Brasil

Marielle Franco e "fake news" caem em questão do Enade 2018

Exame que avalia ensino superior pediu para estudantes escreverem sobre relação entre disseminação de informações falsas e manutenção da democracia
Grafite em homenagem a vereadora do PSOL na rua João Paulo I, no Rio Comprido. Foto: Gabriel de Paiva / Agência O Globo
Grafite em homenagem a vereadora do PSOL na rua João Paulo I, no Rio Comprido. Foto: Gabriel de Paiva / Agência O Globo

RIO - Os mais de 460 mil estudantes de ensino superior que realizaram o Exame Nacional de Desempenho de Estudantes (Enade) no último domingo, dia 25, tiveram que responder a uma questão sobre a morte da vereadora Marielle Franco e sobre as informações falsas que circularam sobre ela após seu assassinato.

A primeira questão discursiva da prova de formação geral trazia três textos para o aluno interpretar e escrever sobre. O texto 1 era um parágrafo sobre o Brasil ser o país onde mais morrem defensores dos direitos humanos no mundo. O texto 2 continha dois parágrafos sobre a vida de Marielle e as causas nas quais ela focava seu trabalho. O texto 3 era um parágrafo sobre a repercussão nas redes em torno do assassinato da vereadora e as mentiras que foram disseminadas “associando a vereadora a atos ilícitos”. A partir destes três textos, o estudante deveria elaborar um texto relacionando a defesa dos direitos humanos feita por Marielle e as mentiras que foram disseminadas sobre ela, explicando “os prejuízos da produção de notícias falsas para a sociedade democrática”.

O professor Ocimar Alavarse, coordenador do Grupo de Estudos e Pesquisas em Avaliação Educacional (Gepave), elogiou a questão por tratar de dois assuntos de ampla repercussão. Ele explica que a universidade é um espaço para desenvolvimento de raciocínio crítico e conhecimento de diferentes pontos de vista.

- Ainda que haja uma componente mais explícita de formação profissional, a universidade é um espaço onde se tem acesso a muito mais do que a própria profissão. É o espaço onde se pode exercer o direito de debater. Espera-se que o estudante tenha adquirido a capacidade argumentativa, entre outras, ao fim do curso. - afirma o especialista, completando - O caso Marielle é emblemático, ainda que extremamente polêmico. Não se pede, na questão, que o candidato diga se concorda ou discorda com as posições da vereadora. O que se pedia era que, diante de um conjunto de valores universais, os direitos humanos, o universitário discuta a possibilidade de as biografias serem alteradas, por exemplo. Quem está na universidade deve desenvolver esse tipo de produção escrita com maior propriedade do que quem está no ensino médio.

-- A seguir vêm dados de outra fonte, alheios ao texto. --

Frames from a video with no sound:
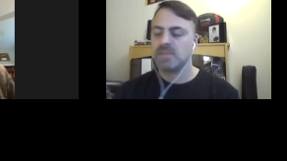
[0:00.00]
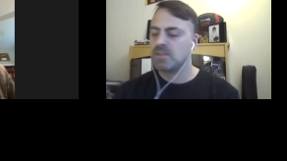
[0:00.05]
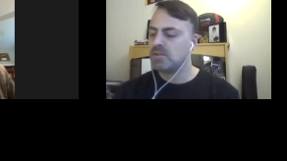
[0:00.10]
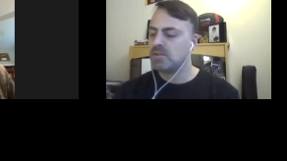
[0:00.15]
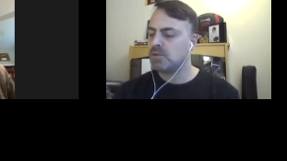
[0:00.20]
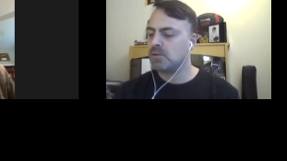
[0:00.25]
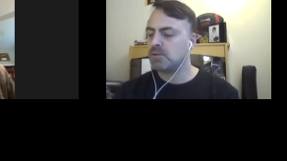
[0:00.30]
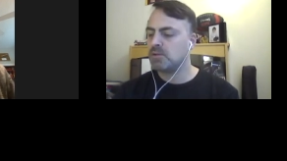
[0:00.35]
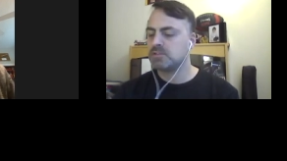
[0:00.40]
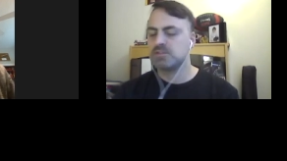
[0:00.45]

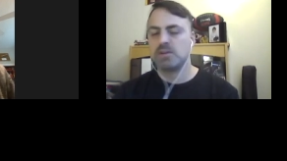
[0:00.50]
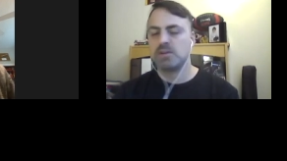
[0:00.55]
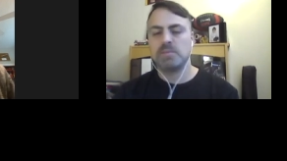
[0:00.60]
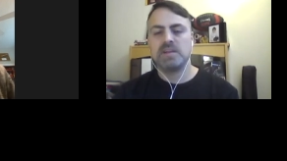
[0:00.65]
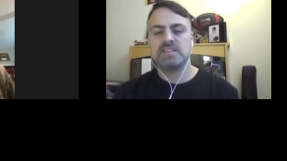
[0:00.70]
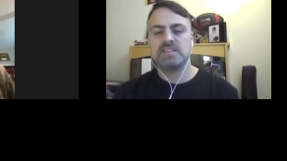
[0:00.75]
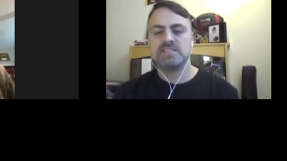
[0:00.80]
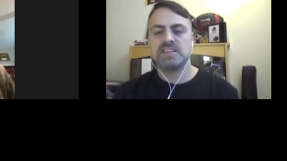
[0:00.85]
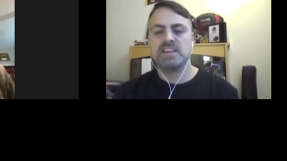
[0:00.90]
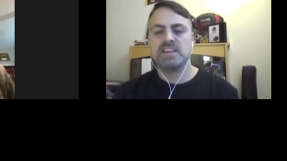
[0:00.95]
Cool. So I mean,
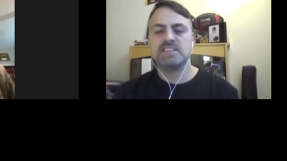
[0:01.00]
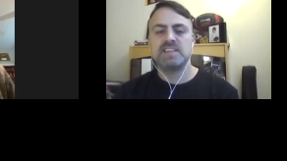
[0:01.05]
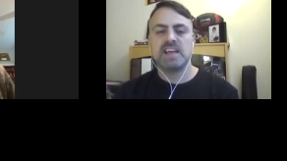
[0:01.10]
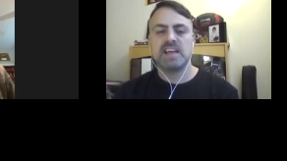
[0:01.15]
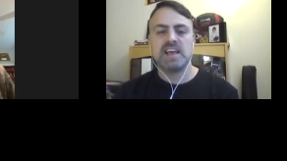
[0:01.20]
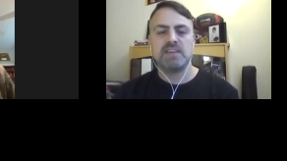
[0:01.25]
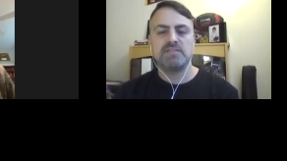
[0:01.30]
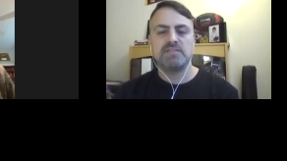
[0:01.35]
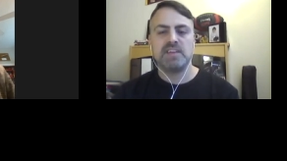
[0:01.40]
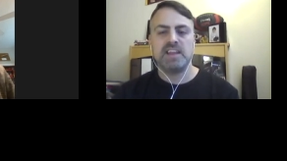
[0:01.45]
it's nice to
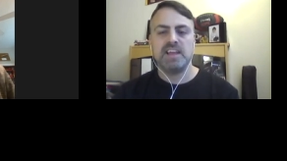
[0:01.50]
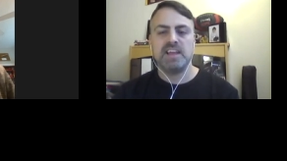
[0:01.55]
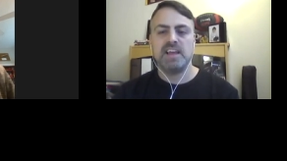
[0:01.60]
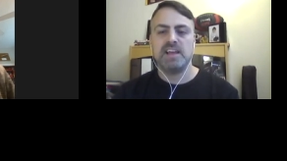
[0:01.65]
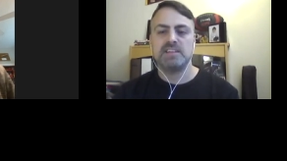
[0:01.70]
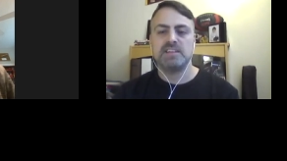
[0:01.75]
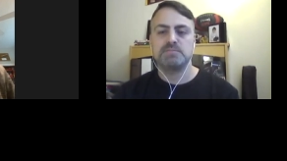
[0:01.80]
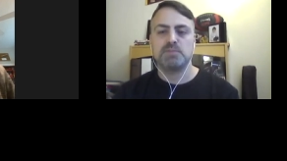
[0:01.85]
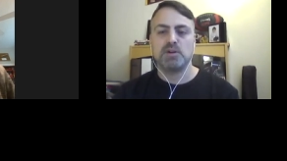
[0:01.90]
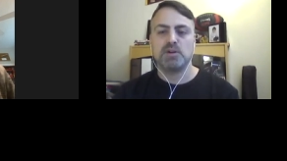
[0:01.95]
have that
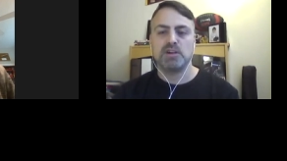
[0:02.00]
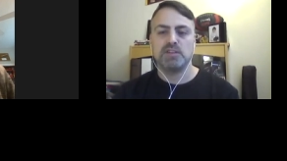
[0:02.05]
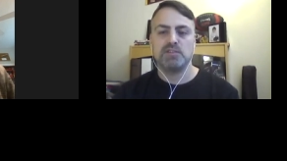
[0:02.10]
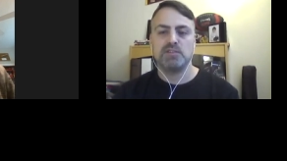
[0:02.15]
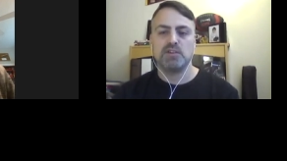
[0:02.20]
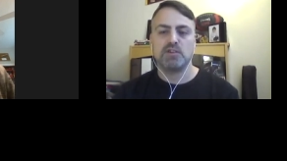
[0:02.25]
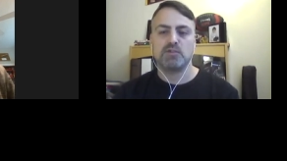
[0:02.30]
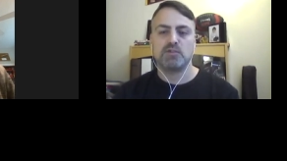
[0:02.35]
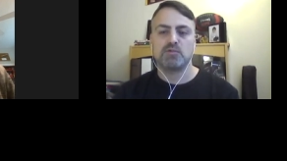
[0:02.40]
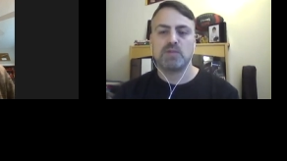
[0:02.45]
as part of
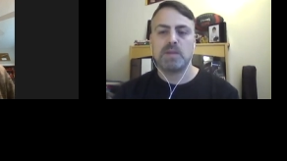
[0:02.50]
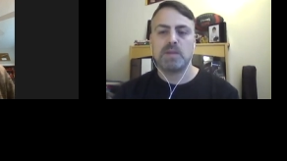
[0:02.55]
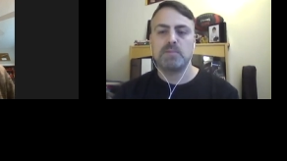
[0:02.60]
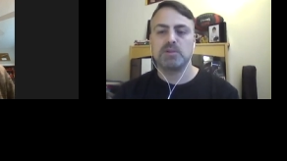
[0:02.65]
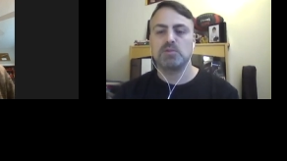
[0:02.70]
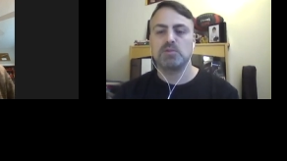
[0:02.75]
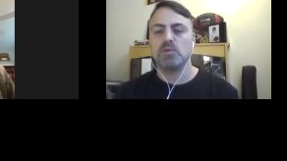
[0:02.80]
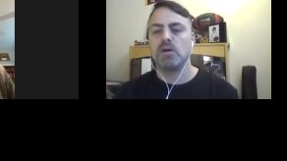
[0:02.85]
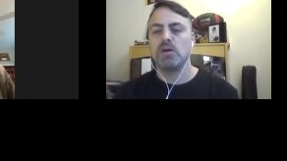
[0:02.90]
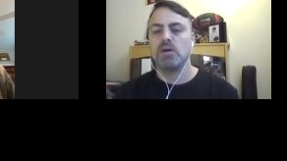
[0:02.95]
your
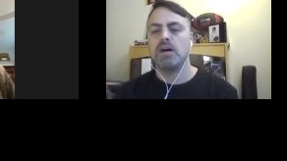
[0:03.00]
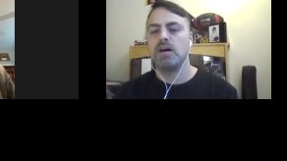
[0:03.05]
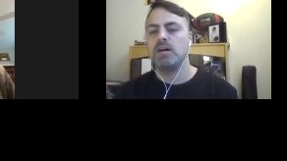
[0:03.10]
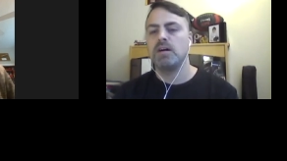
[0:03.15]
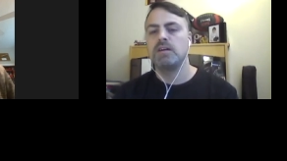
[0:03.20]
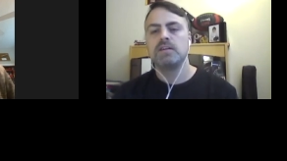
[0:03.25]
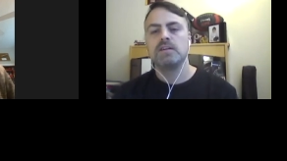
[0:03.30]
repertoire.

Por email, a assessoria de imprensa do Instituto Nacional de Estudos e Pesquisas Educacionais Anísio Teixeira (Inep), responsável pela prova, explicou que a elaboração do Enade tem um modelo de construção que visa garantir a ampla participação da comunidade acadêmica e, consequentemente, a pluralidade de ideias e abordagens teóricas em cada uma das áreas avaliadas.

Também explicou que as questões da prova de “Formação Geral”, particularmente, costumam estar inseridas “em contextos socialmente relevantes, que permitam um posicionamento crítico dos egressos em relação à temas complexos e que vão além de suas áreas de graduação”, conforme determina a Lei nº 10861/2004.

O instituto explica que a prova de Formação Geral mostra que a formação em nível superior deve estar intimamente relacionada com a formação de cidadãos capazes de interagir – de forma crítica, qualificada e democrática – com o mundo de que são parte.

Especificamente em relação à questão, o instituto afirma que o homicídio da vereadora Marielle Franco integra o “contexto brasileiro de assassinatos” e que a disseminação de informações falsas vem ganhando espaço nos debates internacionais “sobre a relação entre a manipulação da opinião pública e a democracia”.

“Em função dos impactos sociais que geram, tais temas se apresentam relevantes no cenário da educação superior e, portanto, adequados à prova de Formação Geral.
A reflexão e a problematização propostas por essa questão, assim como por todas as outras que compõem o componente de Formação Geral, estão em consonância com os princípios da prova publicados na Portaria Inep nº 444 de 30, de maio de 2018.”, conclui a nota da instituição.